Have you been watching the video livestock market sales?
It’s pretty amazing what calves and yearlings have been bringing,
especially in light of the bad economy and unemployment. Even the cull
market is at what has to be historic highs and remaining there. You can
sell a cull bull or cow for close to what you bought them for. This has
made me think about how times have changed.

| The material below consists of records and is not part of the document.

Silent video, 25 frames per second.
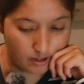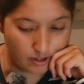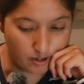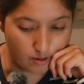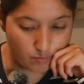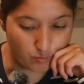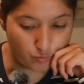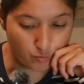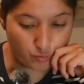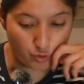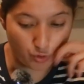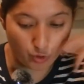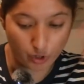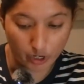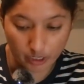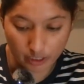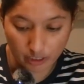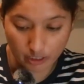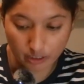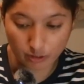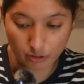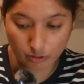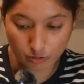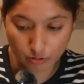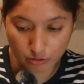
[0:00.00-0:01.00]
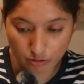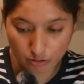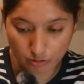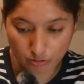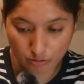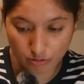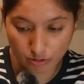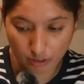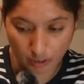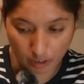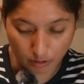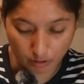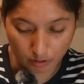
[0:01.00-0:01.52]
I'm trying a new
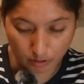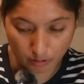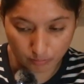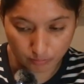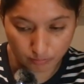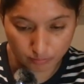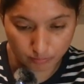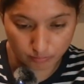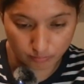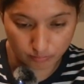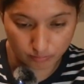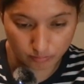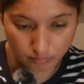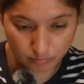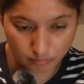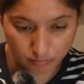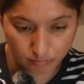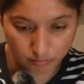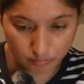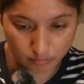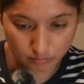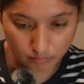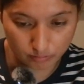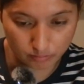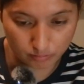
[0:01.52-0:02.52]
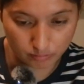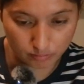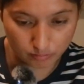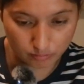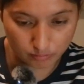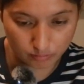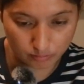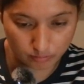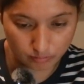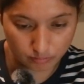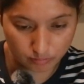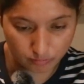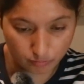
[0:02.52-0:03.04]
setup
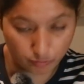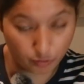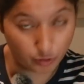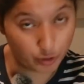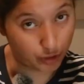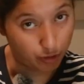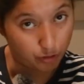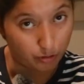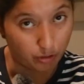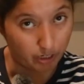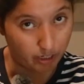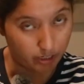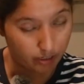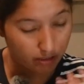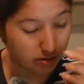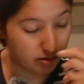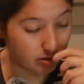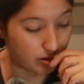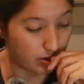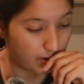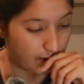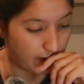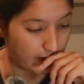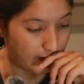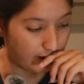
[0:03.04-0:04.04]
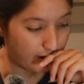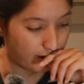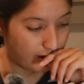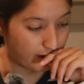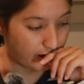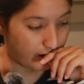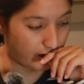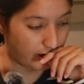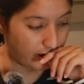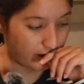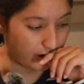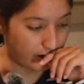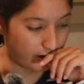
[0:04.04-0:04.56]
for you guys.
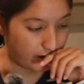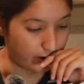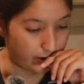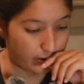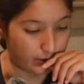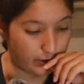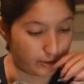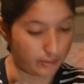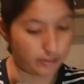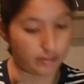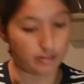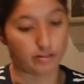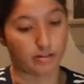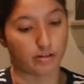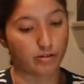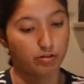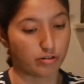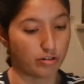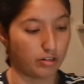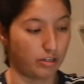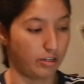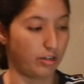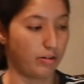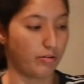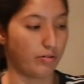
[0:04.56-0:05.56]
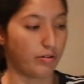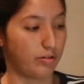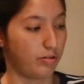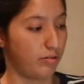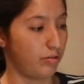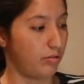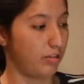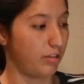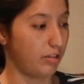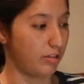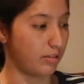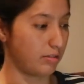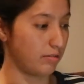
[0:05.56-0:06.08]
This is actually how I do
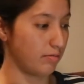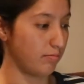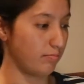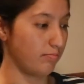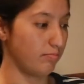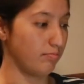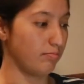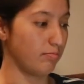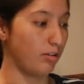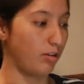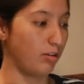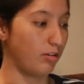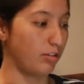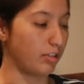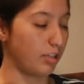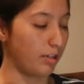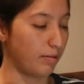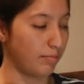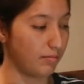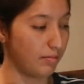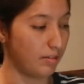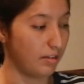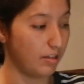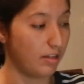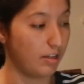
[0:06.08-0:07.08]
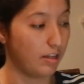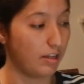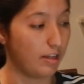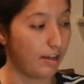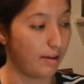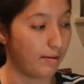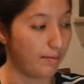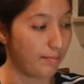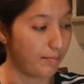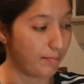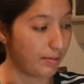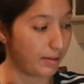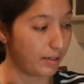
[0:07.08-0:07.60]
things all the time
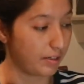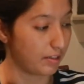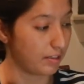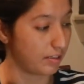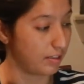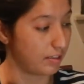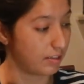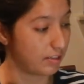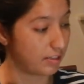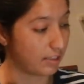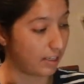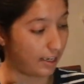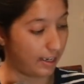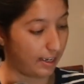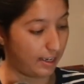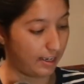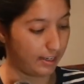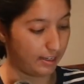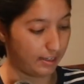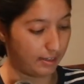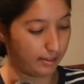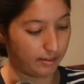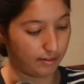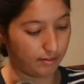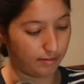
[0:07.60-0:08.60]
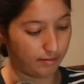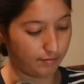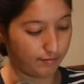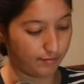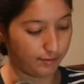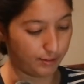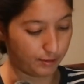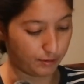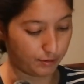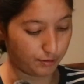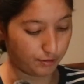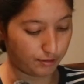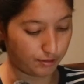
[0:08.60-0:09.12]
because I
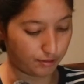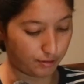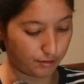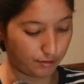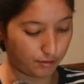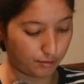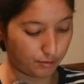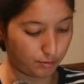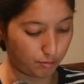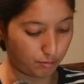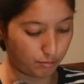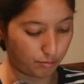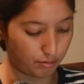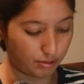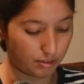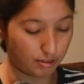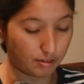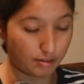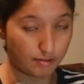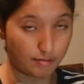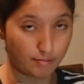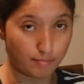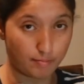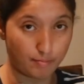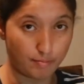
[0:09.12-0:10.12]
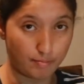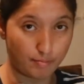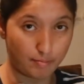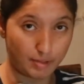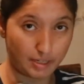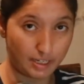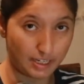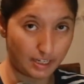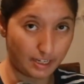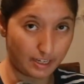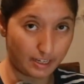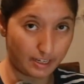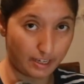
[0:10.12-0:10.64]
focus on doing
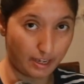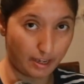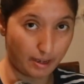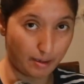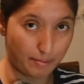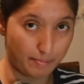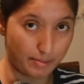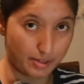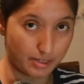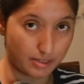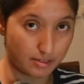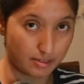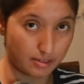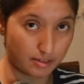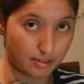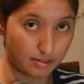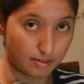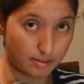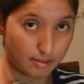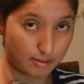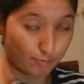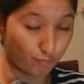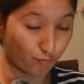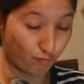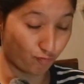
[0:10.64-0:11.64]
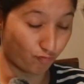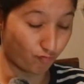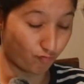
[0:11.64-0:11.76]
mini canvases.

Remember the first time calves brought a dollar a pound and
we thought, “Man now we can make some real money, we can pay the bank
and even have some money left over”? Twenty years ago if you weaned a
500 pound steer calf that was really something to brag about. Today
a 500 pound steer is knocking on the door of $2.00/lb and is considered
on the small end. I also remember some of my rancher friends saying
back then, “Man if cows reach a thousand dollars a head I’m selling
every one of them!” Of course few really did, but it sure sounded like a
plan at the time. This year I’ve heard of good bred commercial cows
bringing $2000/hd.
Remember those “country” buyers; most of them drove
Cadillac’s or Lincoln Continentals, and smoked big cigars? You’d have to
dicker price with him and argue about what the calves were going to
weigh. Then you’d listen to him tell you how he had just bought some of
the finest calves in the state of Nevada, if not the whole west, for a
lot less than you were asking and besides, yours sure looked like they
were getting sick and that meant he was going to have to think about the
death loss, and it sure looked like they were getting pink eye too.

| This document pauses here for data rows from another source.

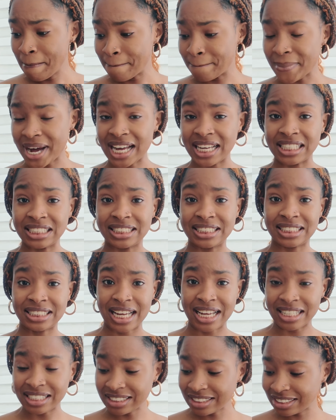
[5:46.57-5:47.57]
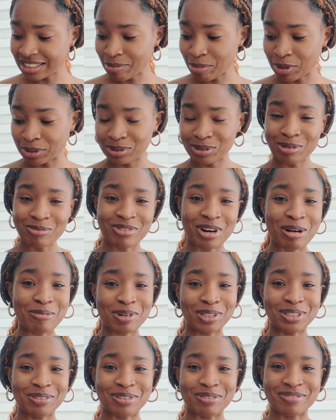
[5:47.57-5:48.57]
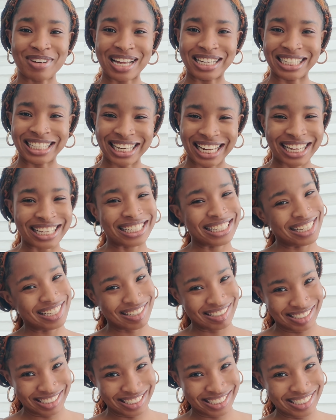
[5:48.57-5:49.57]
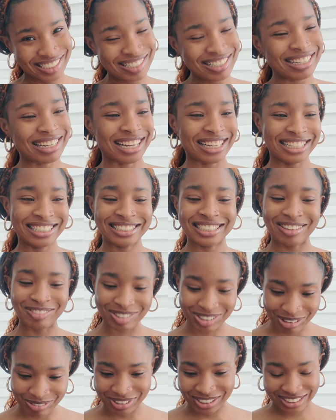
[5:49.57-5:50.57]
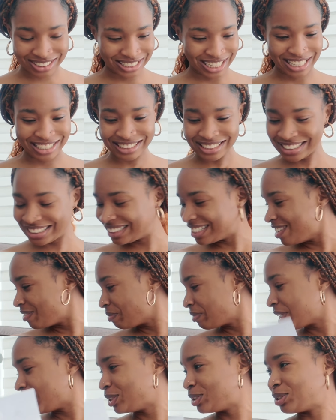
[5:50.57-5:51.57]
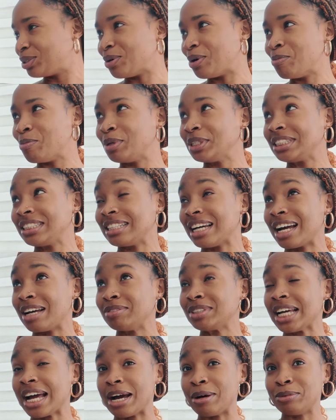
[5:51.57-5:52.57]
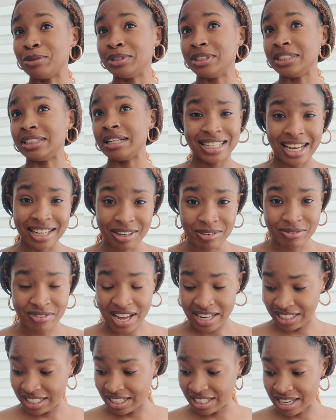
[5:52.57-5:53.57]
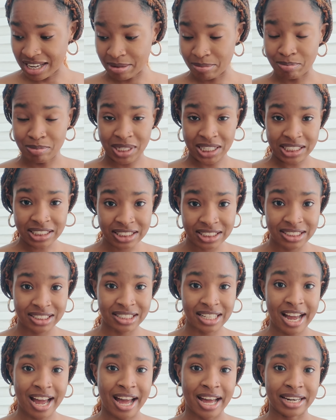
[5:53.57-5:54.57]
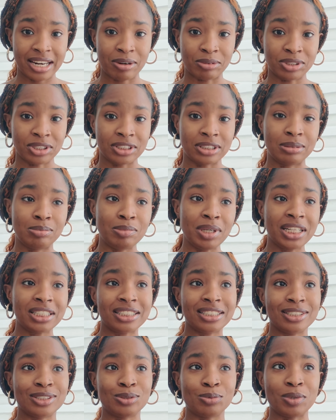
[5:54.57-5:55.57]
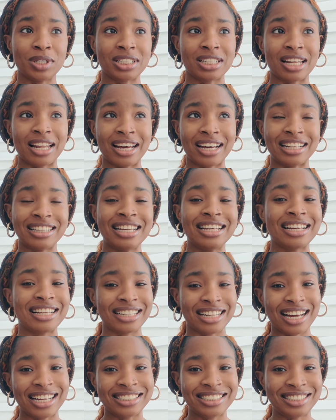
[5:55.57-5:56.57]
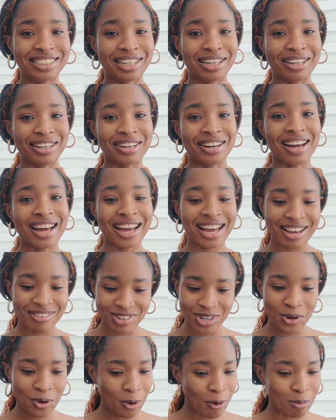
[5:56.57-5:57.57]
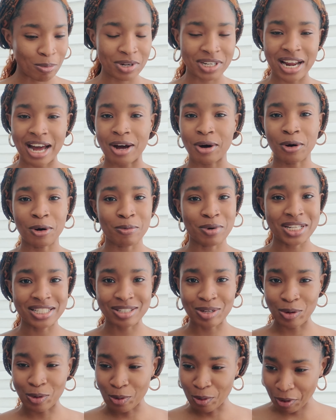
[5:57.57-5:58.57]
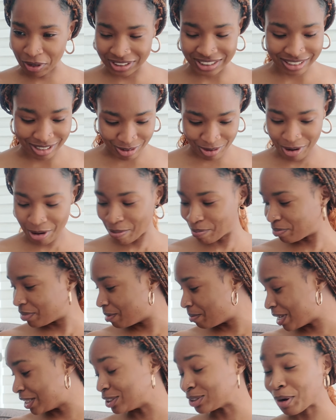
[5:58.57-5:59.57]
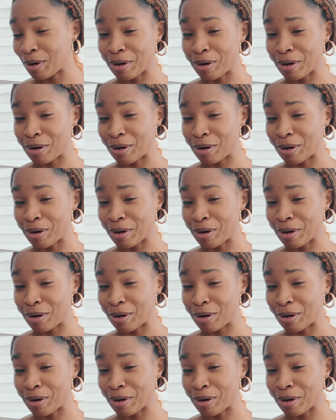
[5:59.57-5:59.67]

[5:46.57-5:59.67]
my sense. I'm also very much of a vanilla girly, like in terms of the scents. So most times I would get a vanilla mist and I would just mix it with, like, I think last year, a heavy combo that I always got a compliment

Dealing with these guys was kind of an art that had to be passed down
through generations. Someone new to the ranching business better be a
quick learner or wanting to lose money for a tax write off. Those old
cow buyers had no mercy for clueless greenhorns. In fact he’d have them
convinced that by running the calves up and down the alley five times
before they weighed them, why he was actually doing them a huge favor
because these calves needed to be classed up better for the guy he was
delivering them to. He’d tell the want-to-be rancher some cock and bull
story like, by taking the time to shape them up for the guy he was
delivering them to, that buyer was going to be so pleased he’d for sure
be back next year wanting his calves again and again and would happily
pay him whatever top market price was. Of course he’d just run ten
pounds off each calf by chasing them up and down the alley and then took
a four percent shrink on top of that.
It used to be pretty difficult back then to
get an accurate idea of what the real market price was. Ranchers for the
most part have never been partial to sharing information like how much
money they got for their calves, unless of course, they knew for sure it
was more than you got for yours. Today a lot of ranchers sell on one of
the video auctions or the internet. The market prices are there for
everyone to see and the number of potential buyers is far greater than
the list that we kept in our pocket books.
Almost without exception those of us involved in agriculture
need to count our blessings; things are actually pretty darn good.
Sure, expenses have risen, but we could have high operating costs and
cheap commodity prices. In the Intermountain West at least, we are not
only receiving good prices for our products, but Mother Nature has
blessed us with abundant moisture this year which in turn has led to a
good to excellent hay crop and ranges so thick with grass that it’s
scary. The down side being, not will it all burn but when and how big
will it be?
In closing this month I ask that rather than think of all
the bad that is happening around us, we all take time to thank the Good
Lord for the blessings he has bestowed on us.
In case you didn’t notice, I tried to be more upbeat this
month and in case that’s not your thing, don’t give up on me—there’s
always next month!
Quote of the month:
As you walk down the fairway of life you must smell the roses, for you only get one round.